Work through the data below and give the number of lines holding "with", nothing more.

━━━━━ EXCERPTED RECORDS ━━━━━

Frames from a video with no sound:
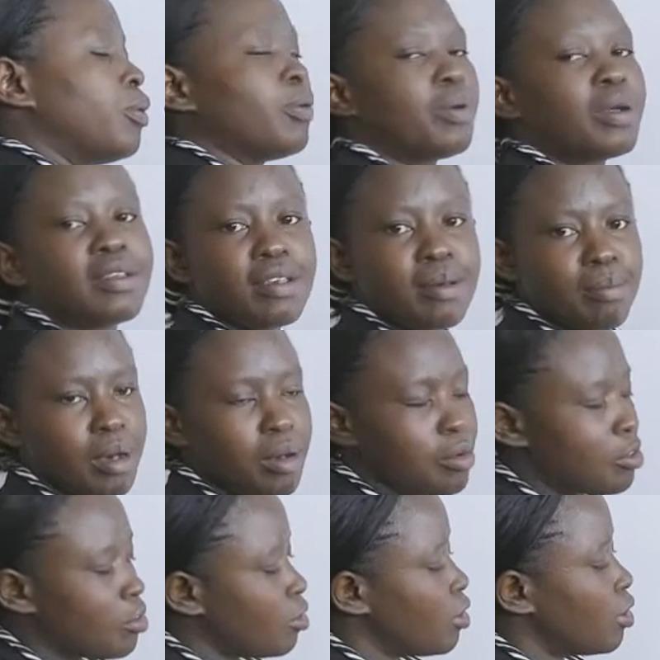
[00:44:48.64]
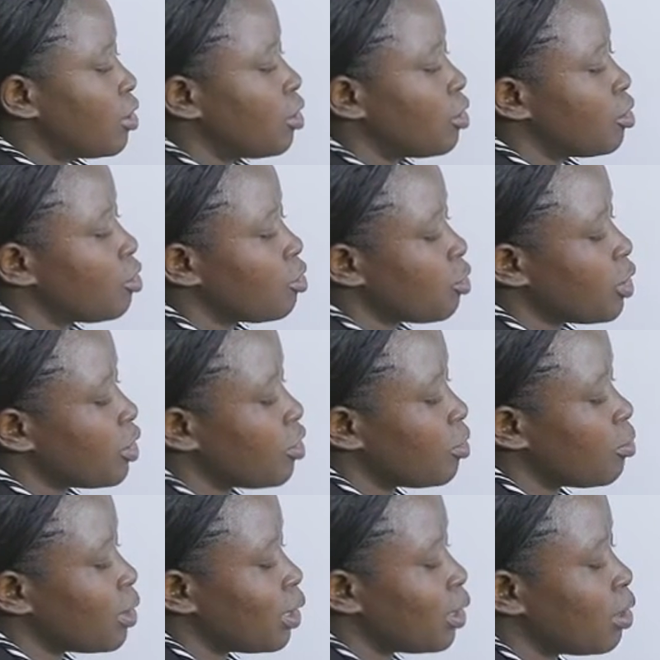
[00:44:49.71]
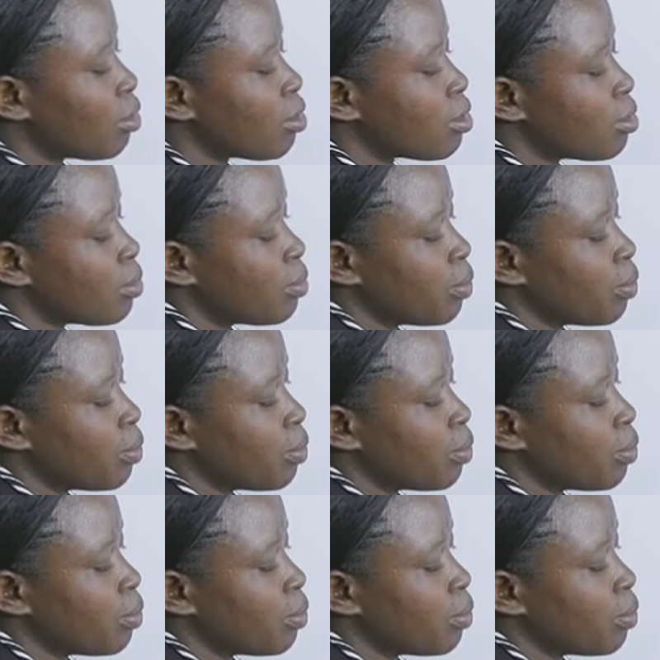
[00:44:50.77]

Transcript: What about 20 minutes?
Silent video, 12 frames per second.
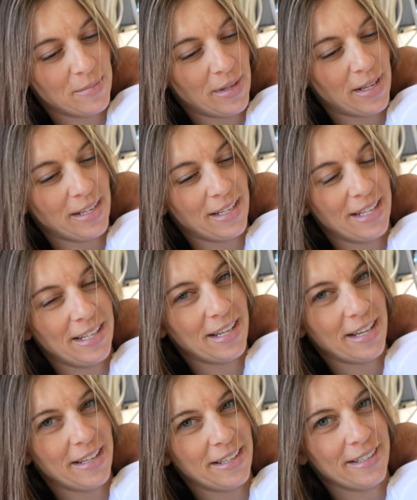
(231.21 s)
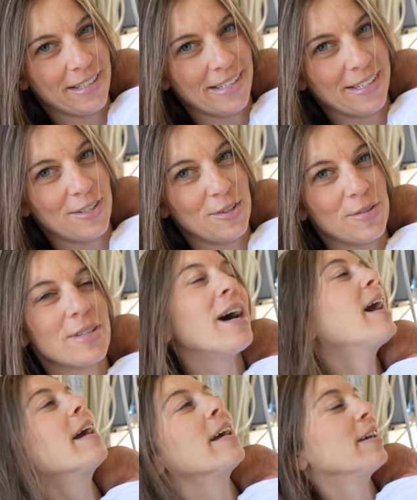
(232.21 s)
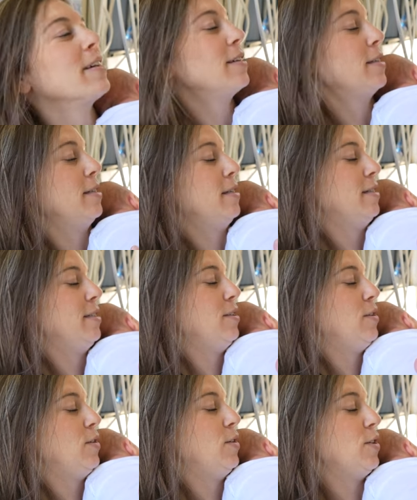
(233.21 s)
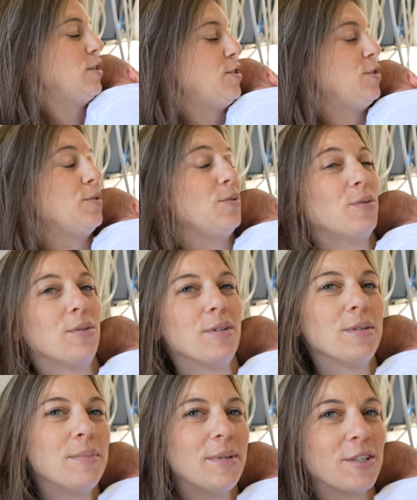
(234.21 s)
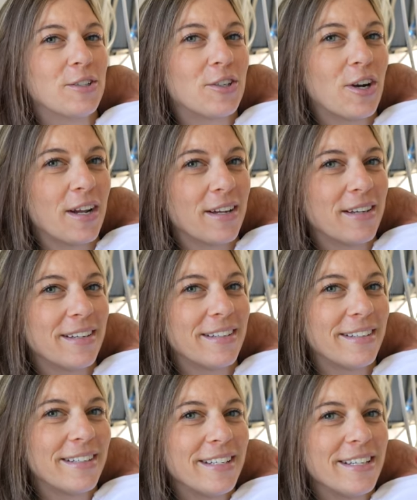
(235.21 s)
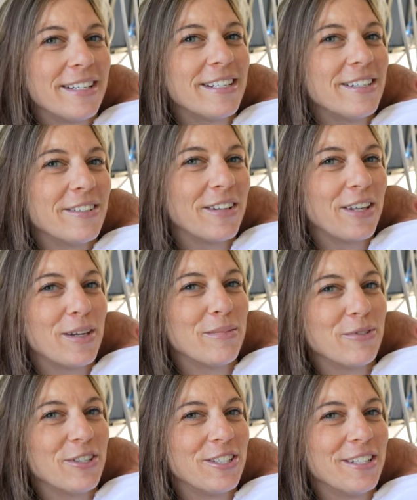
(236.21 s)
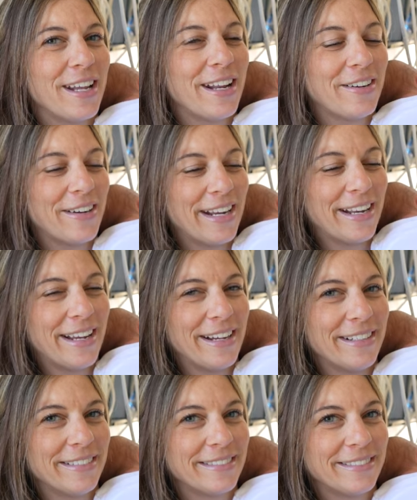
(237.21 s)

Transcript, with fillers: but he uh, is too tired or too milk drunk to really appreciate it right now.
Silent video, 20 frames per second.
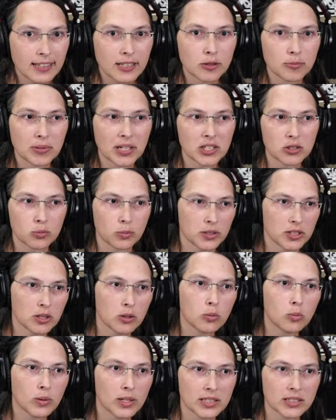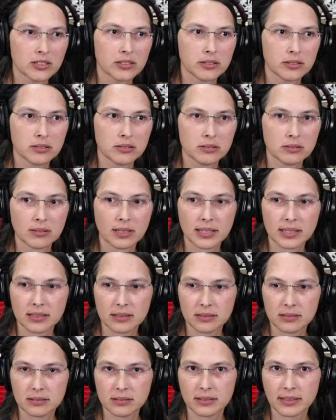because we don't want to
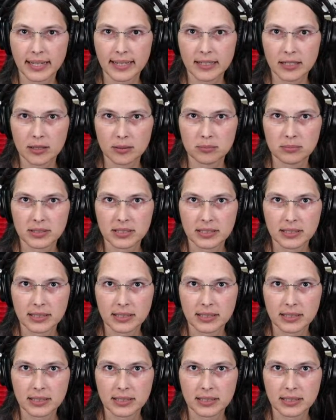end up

━━━━━

**EXERCISE ANSWER:**
2